Edifier une conduite en règle sociale
Néanmoins, si ces actes apparaissent comme tout à fait «normaux» pour les athlètes, puisque inscrits dans une bulle sportive, ils peuvent être considérés comme relevant de la déviance par l'opinion publique, nous amenant à interroger les normes sociales, mais aussi ceux qui les éditent. Sur ce thème, la fameuse Ecole de Chicago nous offre de nombreux éléments de compréhension. Tout d'abord, les déviances n'existent toujours qu'en fonction de normes déjà préétablies selon le prestigieux sociologue Howard Becker. Concernant le sport en France, qui s'est constitué sur une vision issue de l'amateurisme bourgeois, la norme dominante de l'exemplarité repose sur le dévouement total à la pratique ainsi que sur le désintéressement matériel. A rebours donc du professionnalisme, l'athlète idéal est le sportif détaché des gains matériels et dévoué à la tâche. Mais Howard Becker nous explique aussi qu'une norme naît et perdure par l'action «d'entrepreneurs de morale», autrement dit des individus qui mènent campagne pour édifier une conduite en règle sociale. Ainsi, on peut donc voir dans les dirigeants des institutions sportives (les premiers, comme le baron de Coubertin, étant issus des hautes classes sociales), des entrepreneurs de morale, notamment avec la mise en place d'un ensemble de dispositifs visant à éviter toutes sortes de déviances (diverses sanctions ou encore mise en place de primes).

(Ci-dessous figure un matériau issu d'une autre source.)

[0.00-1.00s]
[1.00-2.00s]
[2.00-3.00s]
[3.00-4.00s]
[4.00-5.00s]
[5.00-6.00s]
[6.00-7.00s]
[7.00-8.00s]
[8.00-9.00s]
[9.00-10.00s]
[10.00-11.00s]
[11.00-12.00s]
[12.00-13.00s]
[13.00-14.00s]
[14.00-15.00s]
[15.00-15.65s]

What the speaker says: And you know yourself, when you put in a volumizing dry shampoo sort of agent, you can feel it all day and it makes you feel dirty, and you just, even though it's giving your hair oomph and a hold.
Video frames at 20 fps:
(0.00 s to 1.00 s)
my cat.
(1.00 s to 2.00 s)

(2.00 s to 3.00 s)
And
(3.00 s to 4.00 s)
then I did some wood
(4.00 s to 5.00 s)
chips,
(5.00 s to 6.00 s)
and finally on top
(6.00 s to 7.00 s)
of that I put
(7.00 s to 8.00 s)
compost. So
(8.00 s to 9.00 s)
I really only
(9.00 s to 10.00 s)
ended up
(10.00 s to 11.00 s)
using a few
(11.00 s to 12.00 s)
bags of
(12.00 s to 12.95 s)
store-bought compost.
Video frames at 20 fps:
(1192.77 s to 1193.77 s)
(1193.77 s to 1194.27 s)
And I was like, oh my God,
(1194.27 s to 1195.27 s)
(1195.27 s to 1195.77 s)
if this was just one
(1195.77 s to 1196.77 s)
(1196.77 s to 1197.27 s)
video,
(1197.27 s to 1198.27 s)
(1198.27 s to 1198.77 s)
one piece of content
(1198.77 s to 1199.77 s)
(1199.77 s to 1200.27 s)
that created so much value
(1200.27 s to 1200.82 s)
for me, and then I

Le sport comme objet politique nous invite à considérer d'autres acteurs comme entrepreneurs de morale, et particulièrement les personnalités politiques et les journalistes, orientant de fait l'opinion publique et le regard de la société. Si le sociologue Stéphane Beaud qualifiait, par exemple, l'ancienne ministre Roselyne Bachelot «d'entrepreneuse de morale républicaine» lorsqu'elle fustigeait la grève des Bleus et traitait certains de «caïds immatures», ou les propos de la journaliste Audrey Pulvar interpellant Franck Ribéry sur l'usage qu'il fait de son porte-monnaie, contribuent aussi à cette entreprise de moralisation, blâmant socialement les comportements de ces sportifs, et participant d'autant plus à leur stigmatisation au nom d'une certaine idée de l'exemplarité.
Au lieu donc de s’en prendre directement aux athlètes eux-mêmes, les acteurs sociaux comme certains élus ou certains intellectuels ne devraient-ils pas être plus critiques envers des institutions qui structurent le sport de haut niveau ? Celles qui, par le jeu du marketing, poussent de nombreux athlètes à investir à outrance, le champ de la communication, dans le but d’embellir leur image marchande et de se constituer une réputation (être le bon client). La réputation, d’ailleurs, qui au-delà de la performance se révèle, selon la sociologue du sport Anaïs Déas, un élément plus que significatif pour maintenir une carrière au haut niveau.